§ **TASK INSTRUCTIONS**
From the line that includes "(77.64 s to 78.64 s)" to the last line of the records that follow, copy every line exactly and nothing more, omitting pictures.

Saved data entries:
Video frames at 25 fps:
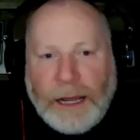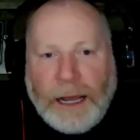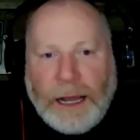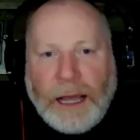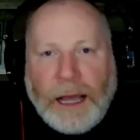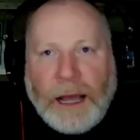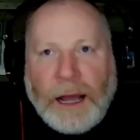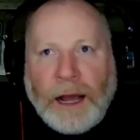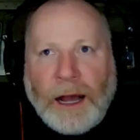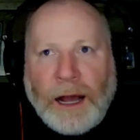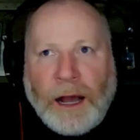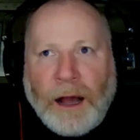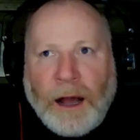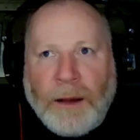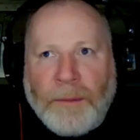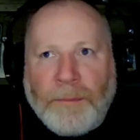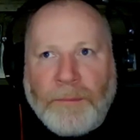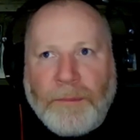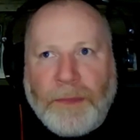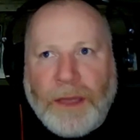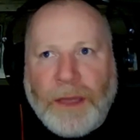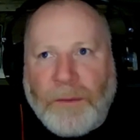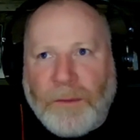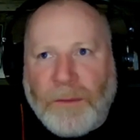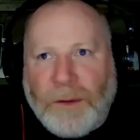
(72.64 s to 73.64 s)

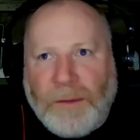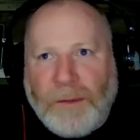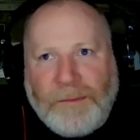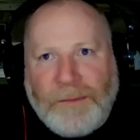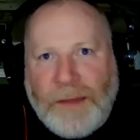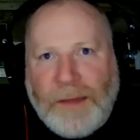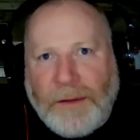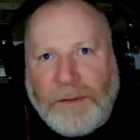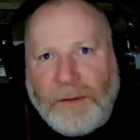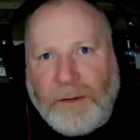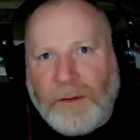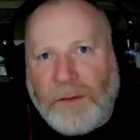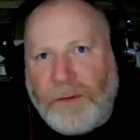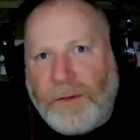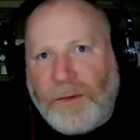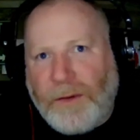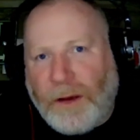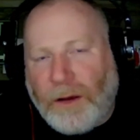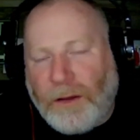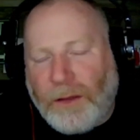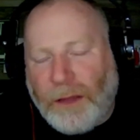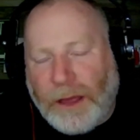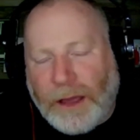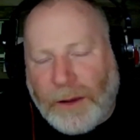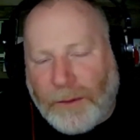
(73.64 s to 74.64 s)
um, and we've never
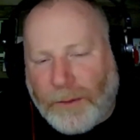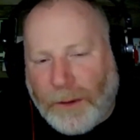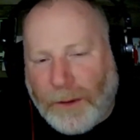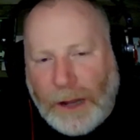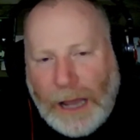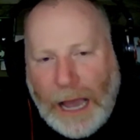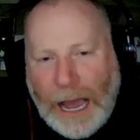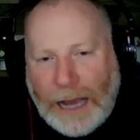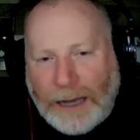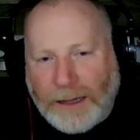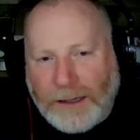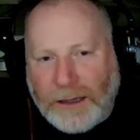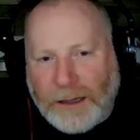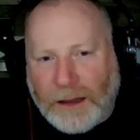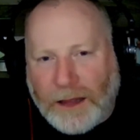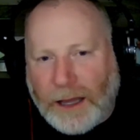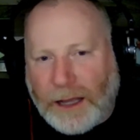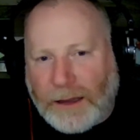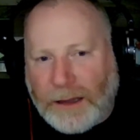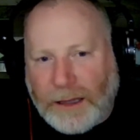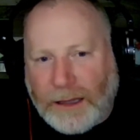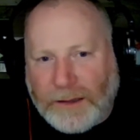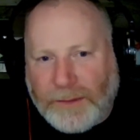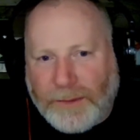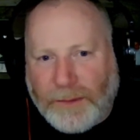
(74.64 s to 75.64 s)
felt like a reaction
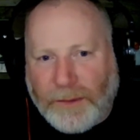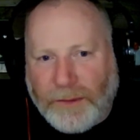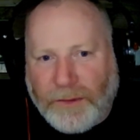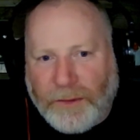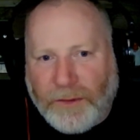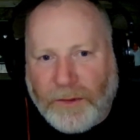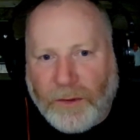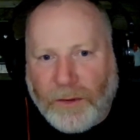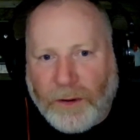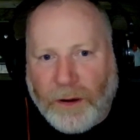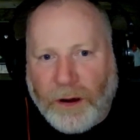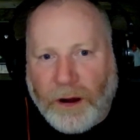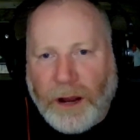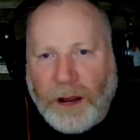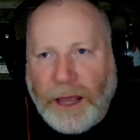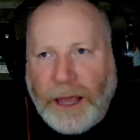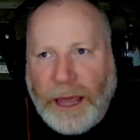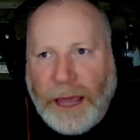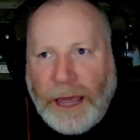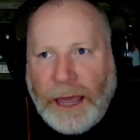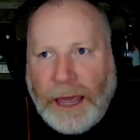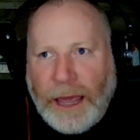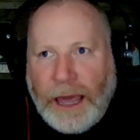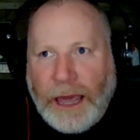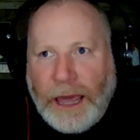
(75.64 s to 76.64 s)
like this before.
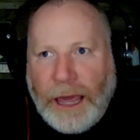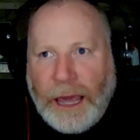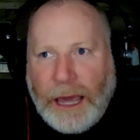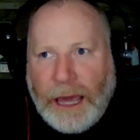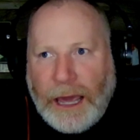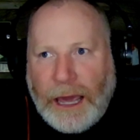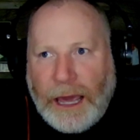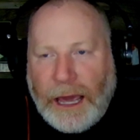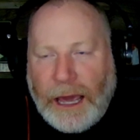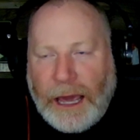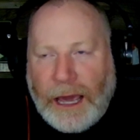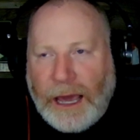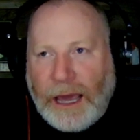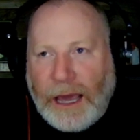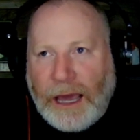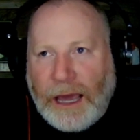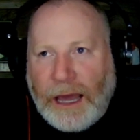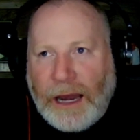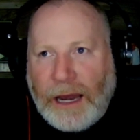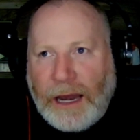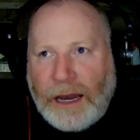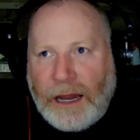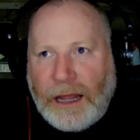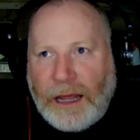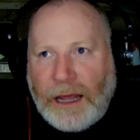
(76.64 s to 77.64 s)

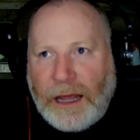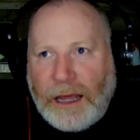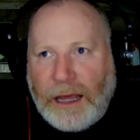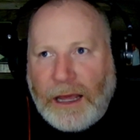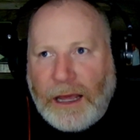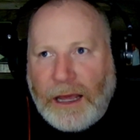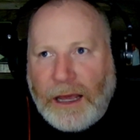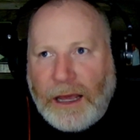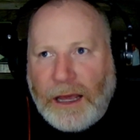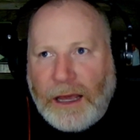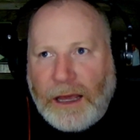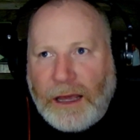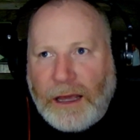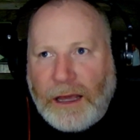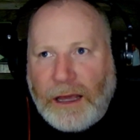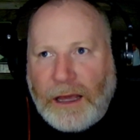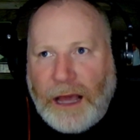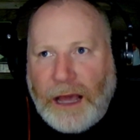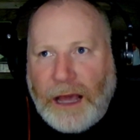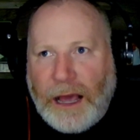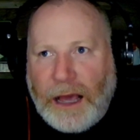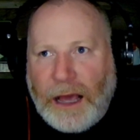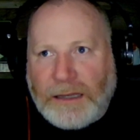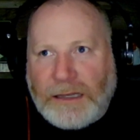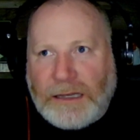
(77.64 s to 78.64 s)
And
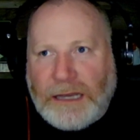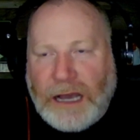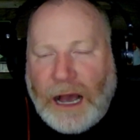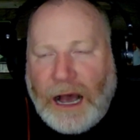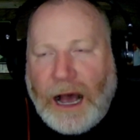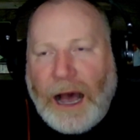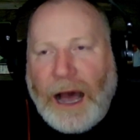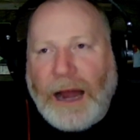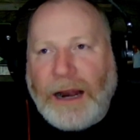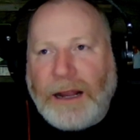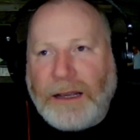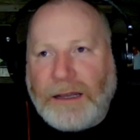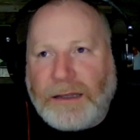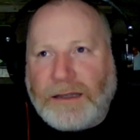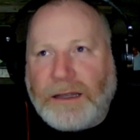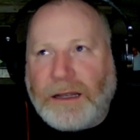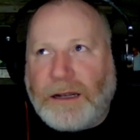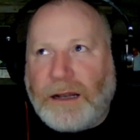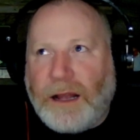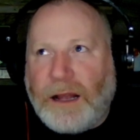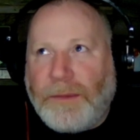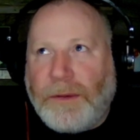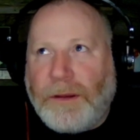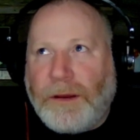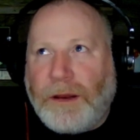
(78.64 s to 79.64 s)
as hot as the
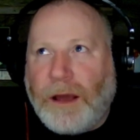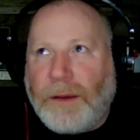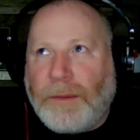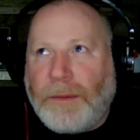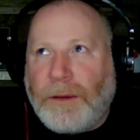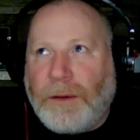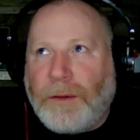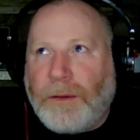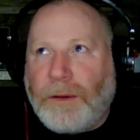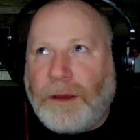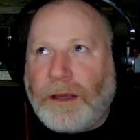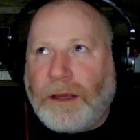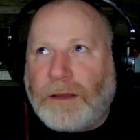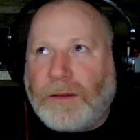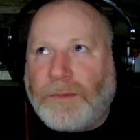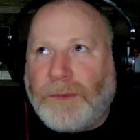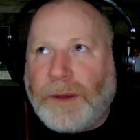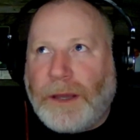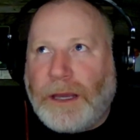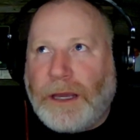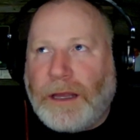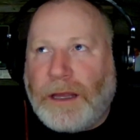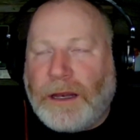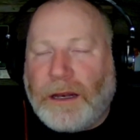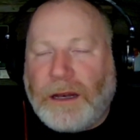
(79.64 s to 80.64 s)
WWE has
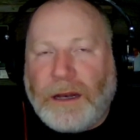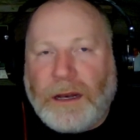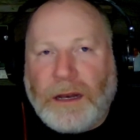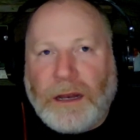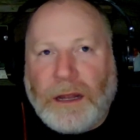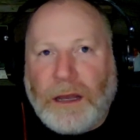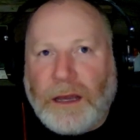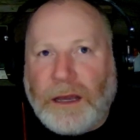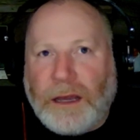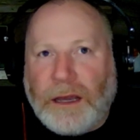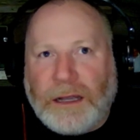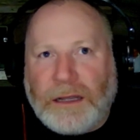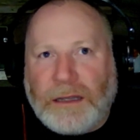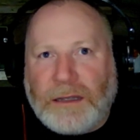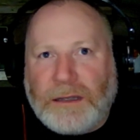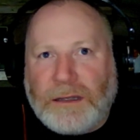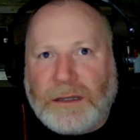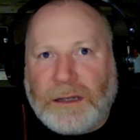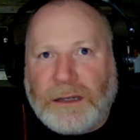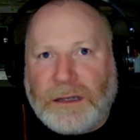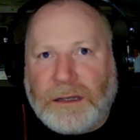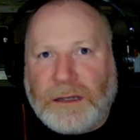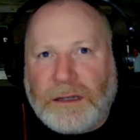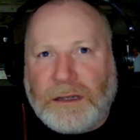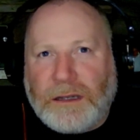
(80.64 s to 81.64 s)
been, it's
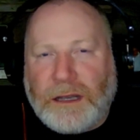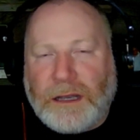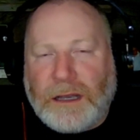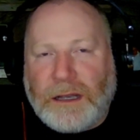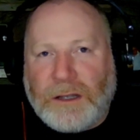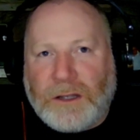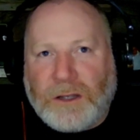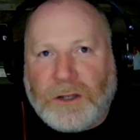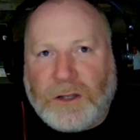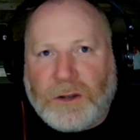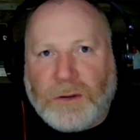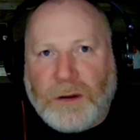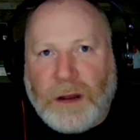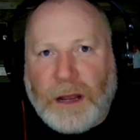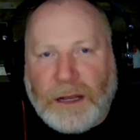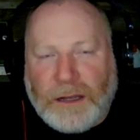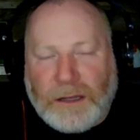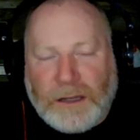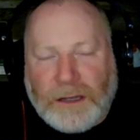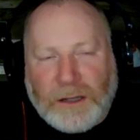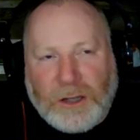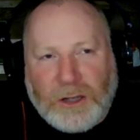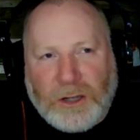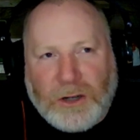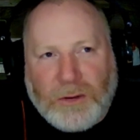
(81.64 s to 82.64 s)
just it's
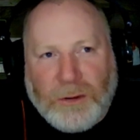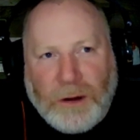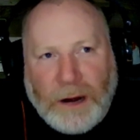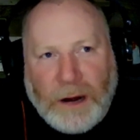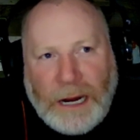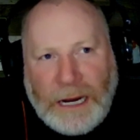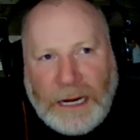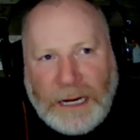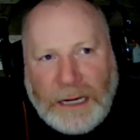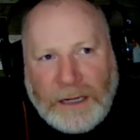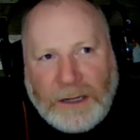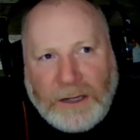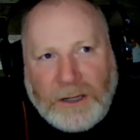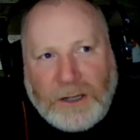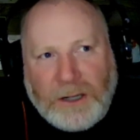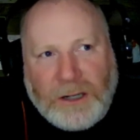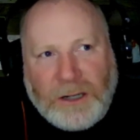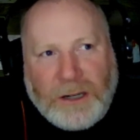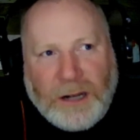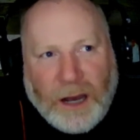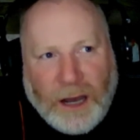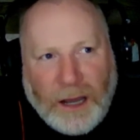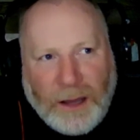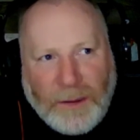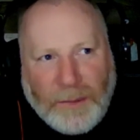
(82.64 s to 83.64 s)
it's a strange
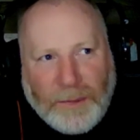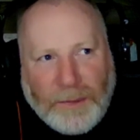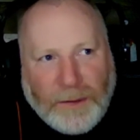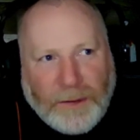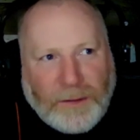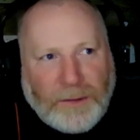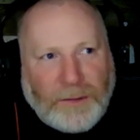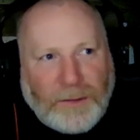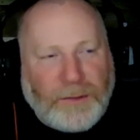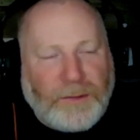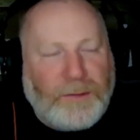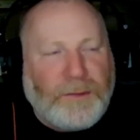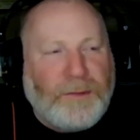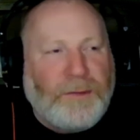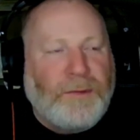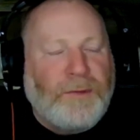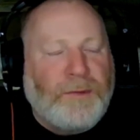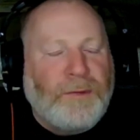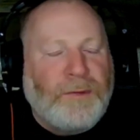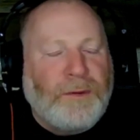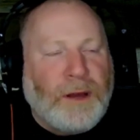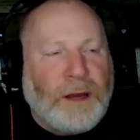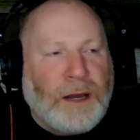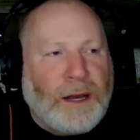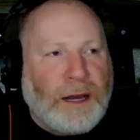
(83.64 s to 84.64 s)
type of
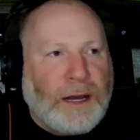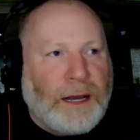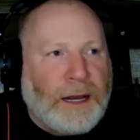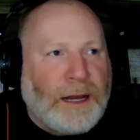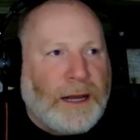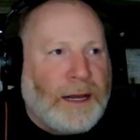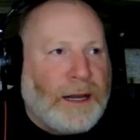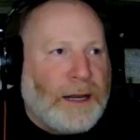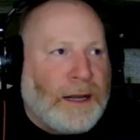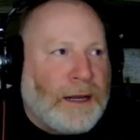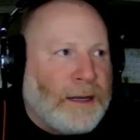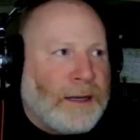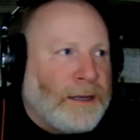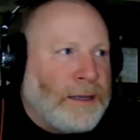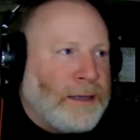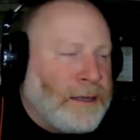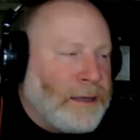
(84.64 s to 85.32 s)
uh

§ **EXERCISE SOLUTION**
(77.64 s to 78.64 s)
And
(78.64 s to 79.64 s)
as hot as the
(79.64 s to 80.64 s)
WWE has
(80.64 s to 81.64 s)
been, it's
(81.64 s to 82.64 s)
just it's
(82.64 s to 83.64 s)
it's a strange
(83.64 s to 84.64 s)
type of
(84.64 s to 85.32 s)
uh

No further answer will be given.